In April 2025, Foxconn, Apple’s top contract manufacturer, announced plans to set up a facility in Greater Noida, its first in north India. “We must create jobs and these shouldn’t necessarily be the highest paying jobs, but jobs which are sort of stable, with reasonable living wages for this growing young population that kind of eradicate underemployment,” Desai said.
A new world economic order
When US president Donald Trump announced the liberation day tariffs in April and ignited a trade war, he shattered the prevailing global economic order whose building blocks were free trade, unfettered globalisation, geopolitical stability and an endless American appetite for cheap goods and services. And it was under this prevailing order that China grew at an annual rate of 9.3% continuously for 30 years.

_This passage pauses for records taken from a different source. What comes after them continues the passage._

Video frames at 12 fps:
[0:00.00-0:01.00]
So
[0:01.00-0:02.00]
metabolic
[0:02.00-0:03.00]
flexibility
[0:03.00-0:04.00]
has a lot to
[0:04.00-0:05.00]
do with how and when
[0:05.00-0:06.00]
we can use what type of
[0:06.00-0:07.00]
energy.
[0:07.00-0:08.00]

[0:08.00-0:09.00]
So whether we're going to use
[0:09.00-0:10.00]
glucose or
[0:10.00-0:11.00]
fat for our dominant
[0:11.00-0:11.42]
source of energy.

“It was very easy for China to enter the American market; and this helped it become the factory of the world. However, it will be difficult for India to do so now, when America is becoming closed. India's manufacturing sector has to blossom and create jobs on the strength of its own market. It will take time but it has to happen,” Fuxian said. Today, India’s share of global manufacturing is 3% compared to China’s 35%.
Basole said that India is faced with a different and new world economic order; that deglobalisation, artificial intelligence and climate change have huge implications if India were to follow in the footsteps of 20th century industrialisers. “So the question for the next 30 years is if we were to become a reasonably prosperous economy before we become an ageing economy, is there a way to do it without going through the same route?” he said.

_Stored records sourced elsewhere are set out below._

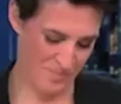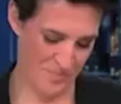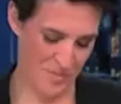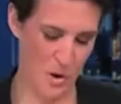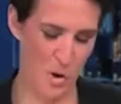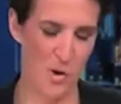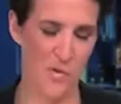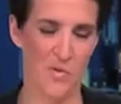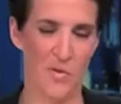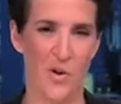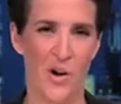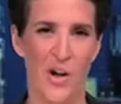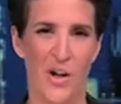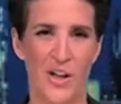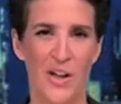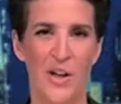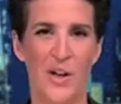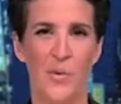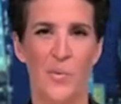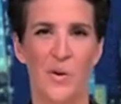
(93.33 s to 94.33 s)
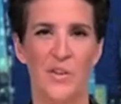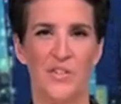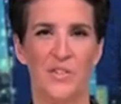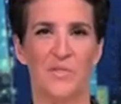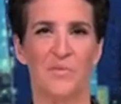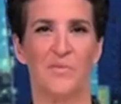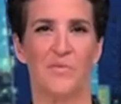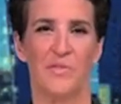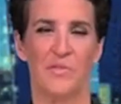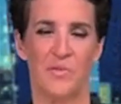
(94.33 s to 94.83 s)
Overall, it was
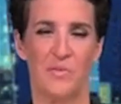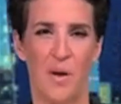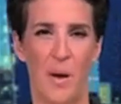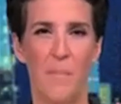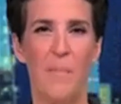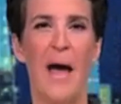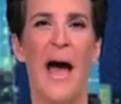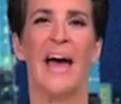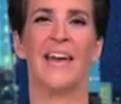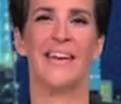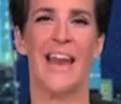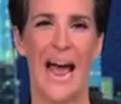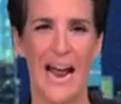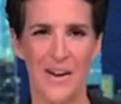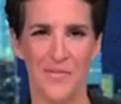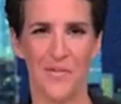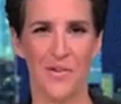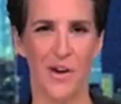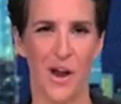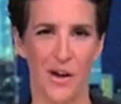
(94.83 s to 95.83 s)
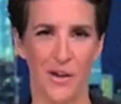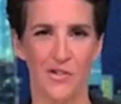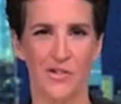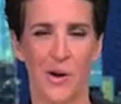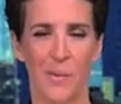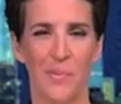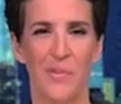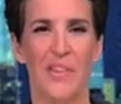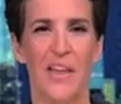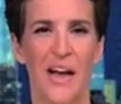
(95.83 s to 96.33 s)
a bad night for Donald
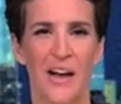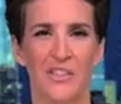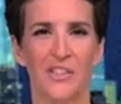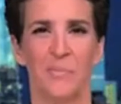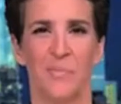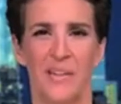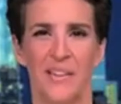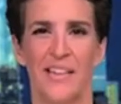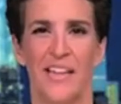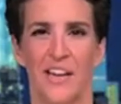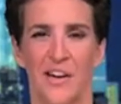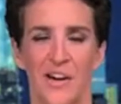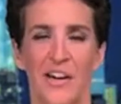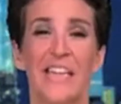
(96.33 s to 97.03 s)
Trump at the Al Smith dinner.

IndiaSpend asked NITI Aayog, the government’s economic policy body, on retrospective taxation, policy uncertainty, and the challenge of job creation and prospects of a demographic dividend in the new global economic reality. We will update the story when we receive a response.

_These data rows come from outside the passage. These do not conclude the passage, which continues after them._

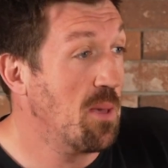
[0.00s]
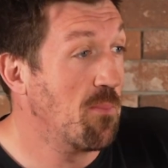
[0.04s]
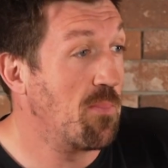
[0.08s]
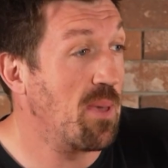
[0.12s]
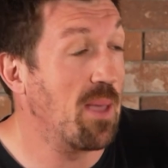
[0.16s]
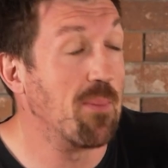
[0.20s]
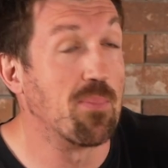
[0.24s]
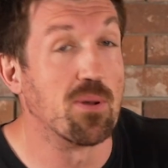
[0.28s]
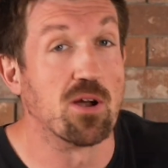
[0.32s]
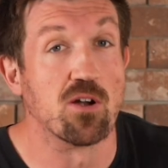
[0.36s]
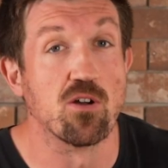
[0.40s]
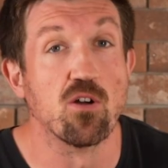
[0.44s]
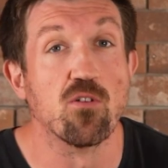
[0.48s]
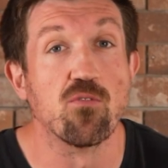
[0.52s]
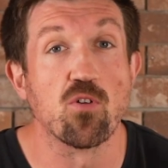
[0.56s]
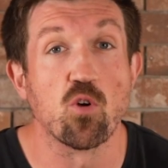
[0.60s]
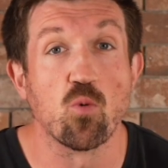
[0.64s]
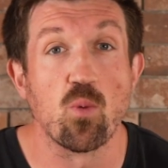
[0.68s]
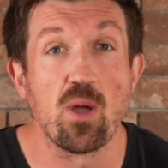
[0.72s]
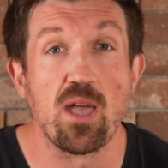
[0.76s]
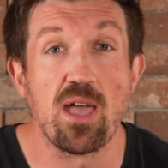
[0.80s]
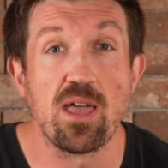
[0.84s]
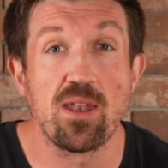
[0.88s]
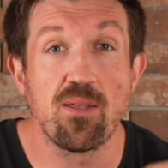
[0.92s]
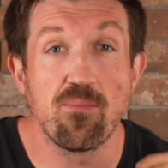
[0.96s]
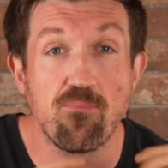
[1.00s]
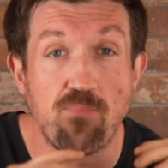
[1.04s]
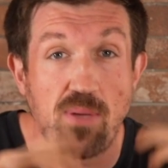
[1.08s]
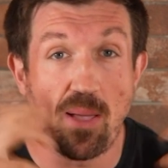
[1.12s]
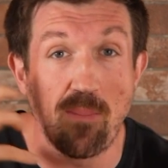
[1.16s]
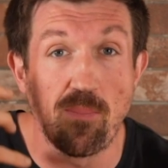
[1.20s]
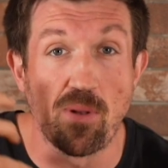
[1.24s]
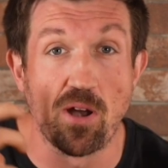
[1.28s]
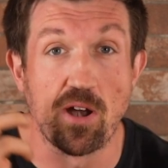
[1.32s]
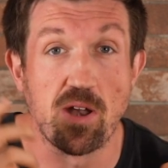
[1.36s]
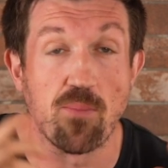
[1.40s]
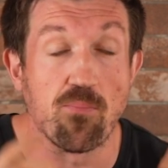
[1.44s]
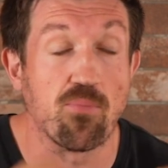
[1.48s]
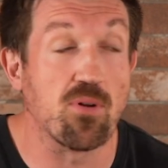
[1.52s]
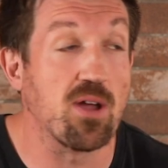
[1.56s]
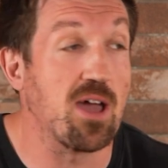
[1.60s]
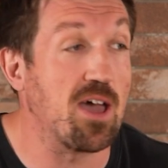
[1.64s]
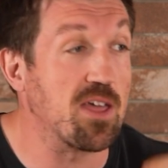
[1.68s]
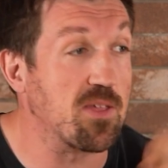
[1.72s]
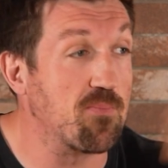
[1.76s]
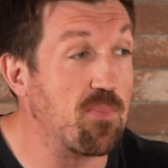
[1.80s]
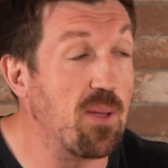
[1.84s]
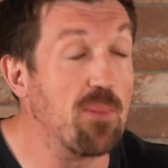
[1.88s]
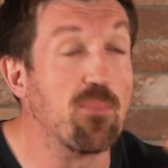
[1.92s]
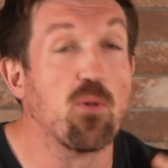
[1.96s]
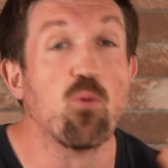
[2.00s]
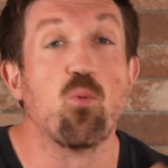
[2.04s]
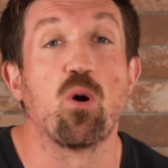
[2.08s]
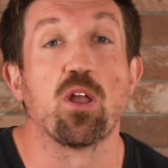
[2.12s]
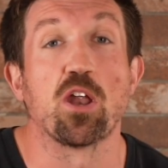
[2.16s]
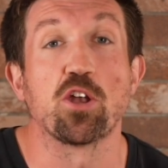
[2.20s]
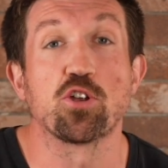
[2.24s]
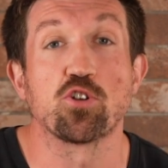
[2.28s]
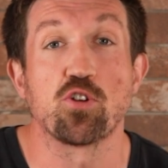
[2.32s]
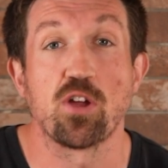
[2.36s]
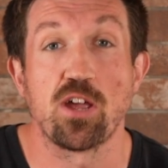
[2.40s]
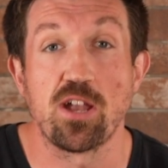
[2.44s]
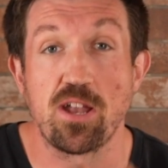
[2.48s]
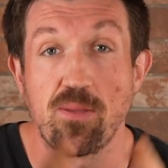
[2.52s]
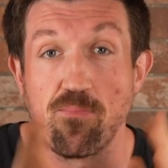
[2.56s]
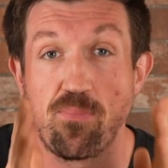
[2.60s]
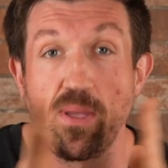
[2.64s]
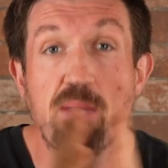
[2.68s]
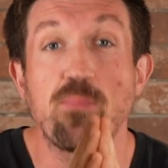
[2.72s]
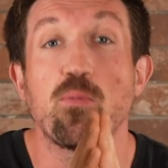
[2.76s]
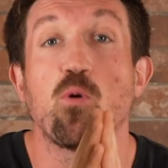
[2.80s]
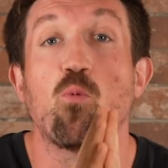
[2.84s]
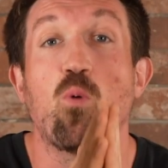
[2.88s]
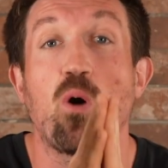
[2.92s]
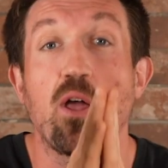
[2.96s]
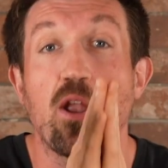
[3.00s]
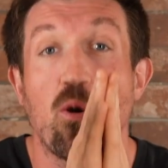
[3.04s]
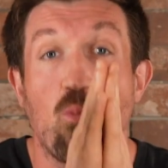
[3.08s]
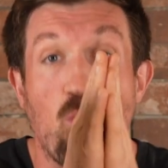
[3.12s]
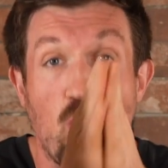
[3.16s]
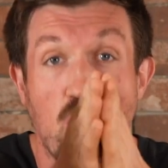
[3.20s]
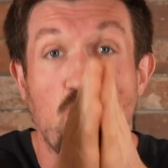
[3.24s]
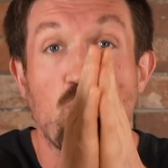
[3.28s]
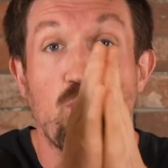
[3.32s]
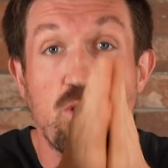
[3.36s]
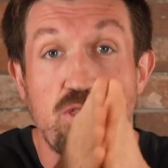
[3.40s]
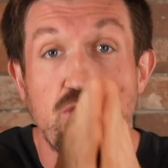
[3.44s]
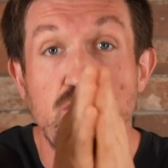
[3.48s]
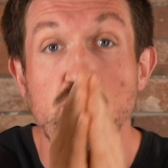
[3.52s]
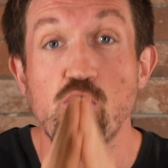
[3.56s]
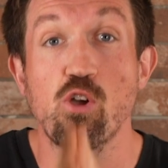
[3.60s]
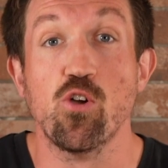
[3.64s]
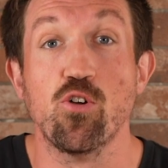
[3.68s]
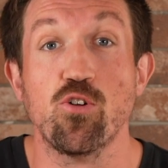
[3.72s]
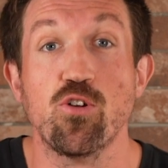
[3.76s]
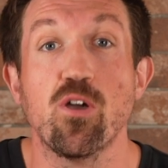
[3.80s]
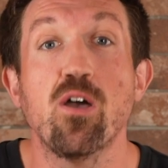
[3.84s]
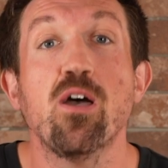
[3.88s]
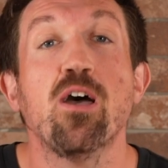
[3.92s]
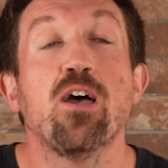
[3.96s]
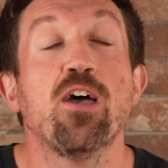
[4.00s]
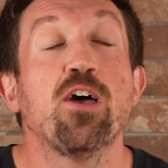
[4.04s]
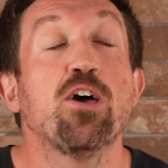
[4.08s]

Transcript: People are overweight, people are depressed, people want to train, and people want to work with you.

Between hope and despair over the question of whether the world’s most populous nation will become prosperous, and between competing ideas for future economic policy among policymakers, analysts and economists, lies the future of a once in a generation cohort of young Indians, whose anxieties and quiet desperation remain shadowed by official statistics.
One day, over a phone call, Mahroof said that there was a lot of chatter about Bihar, his home state, in Wazirpur. There will be assembly elections later this year, but the campaign has already begun. Youth unemployment has emerged as one of the top election issues. Chief minister Nitish Kumar has announced the formation of the Bihar Youth Commission to provide employment opportunities to the young; the Congress has said that it will organise a large job fair in Patna.
“This is good,” Mahroof said, and fell silent. “I don’t know what to say about the elections. I don’t think about it. I only hope that I become a very good welder and earn more.”